PROMPT - An exact copy of every entry is needed, with the images left out.

MATERIAL PROVIDED -

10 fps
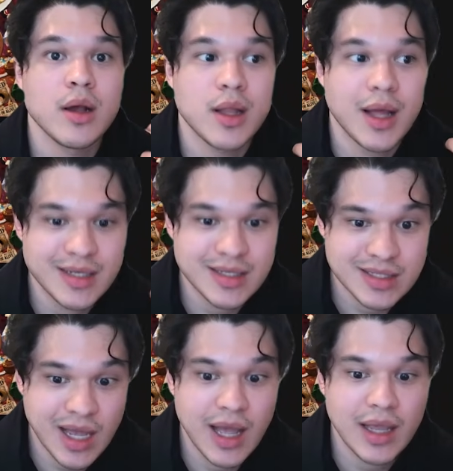Claude
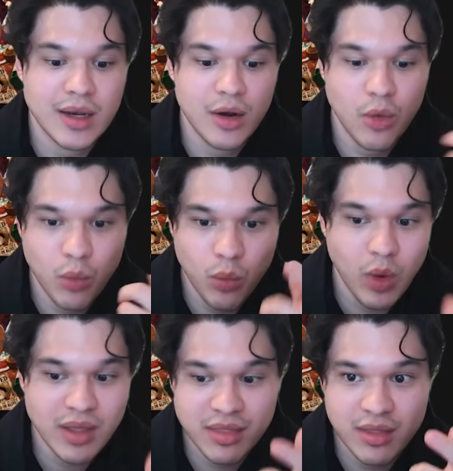Design
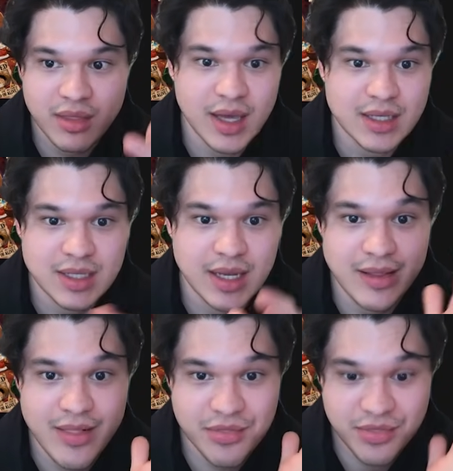with this.
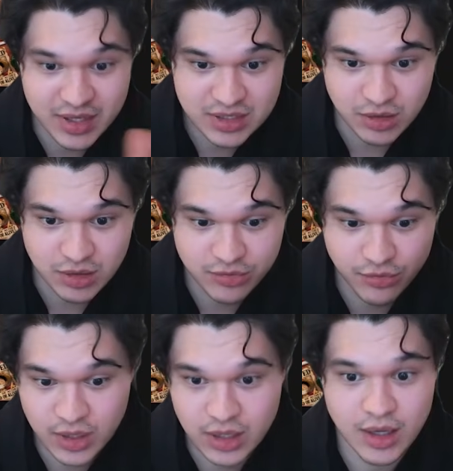And this looks
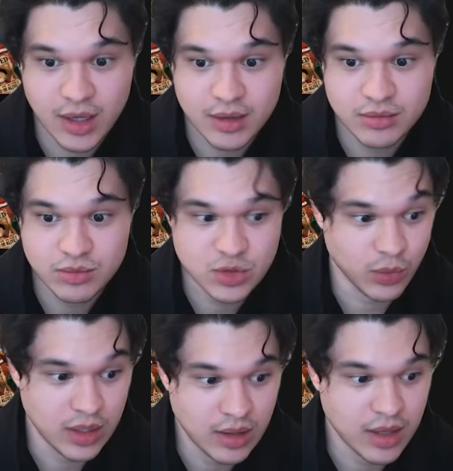freaking
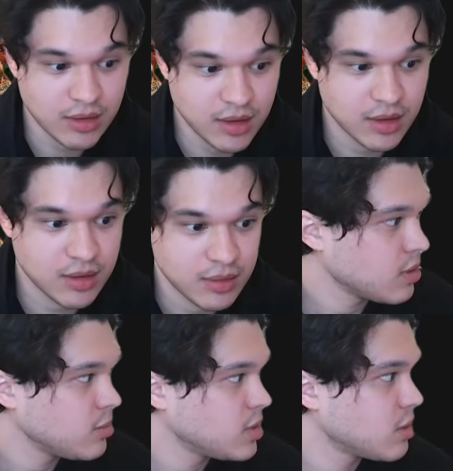sweet, I think.
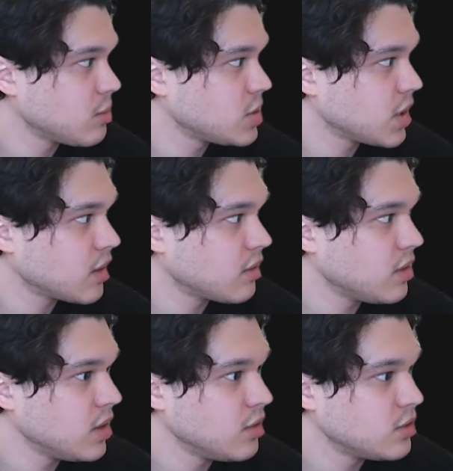Let me double check
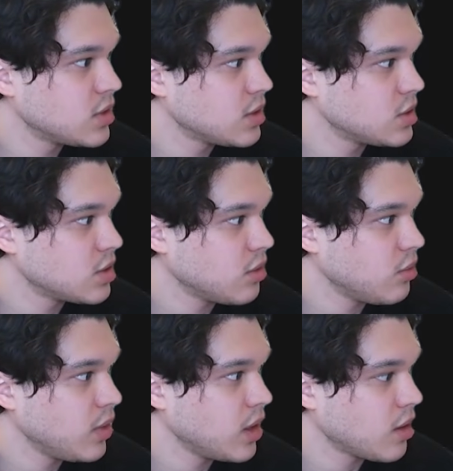the usage.
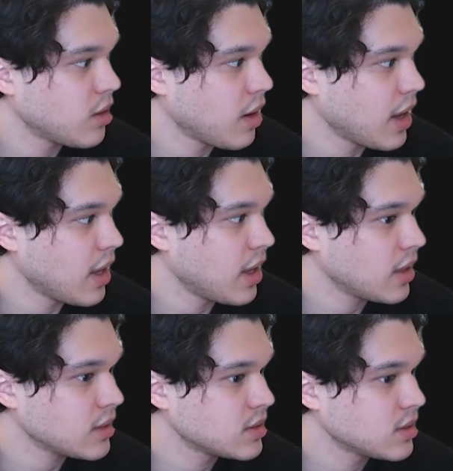We are
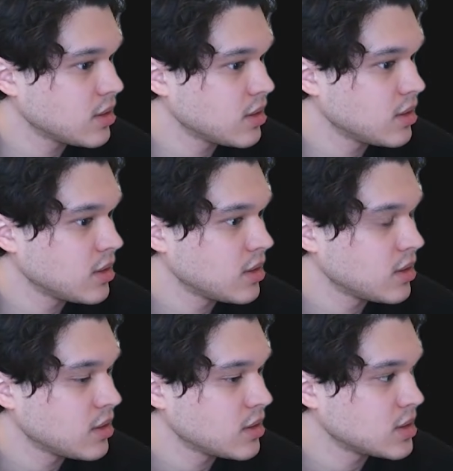at
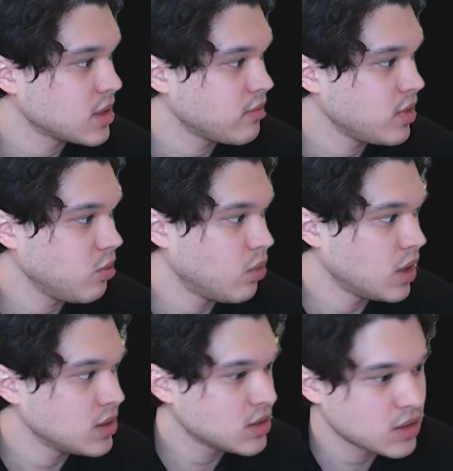
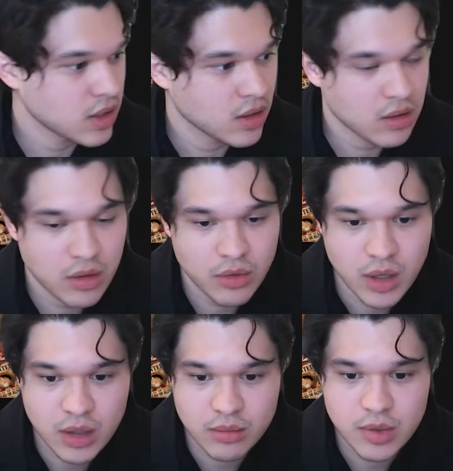71 still.
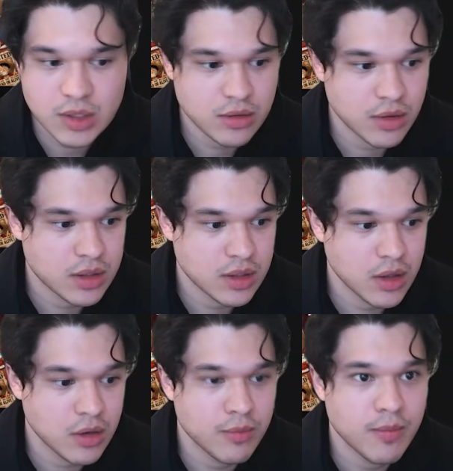Okay, that's great to
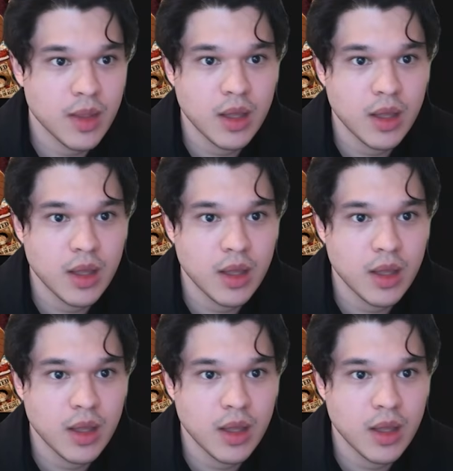know.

YOUR RESPONSE -
10 fps
Claude
Design
with this.
And this looks
freaking
sweet, I think.
Let me double check
the usage.
We are
at
71 still.
Okay, that's great to
know.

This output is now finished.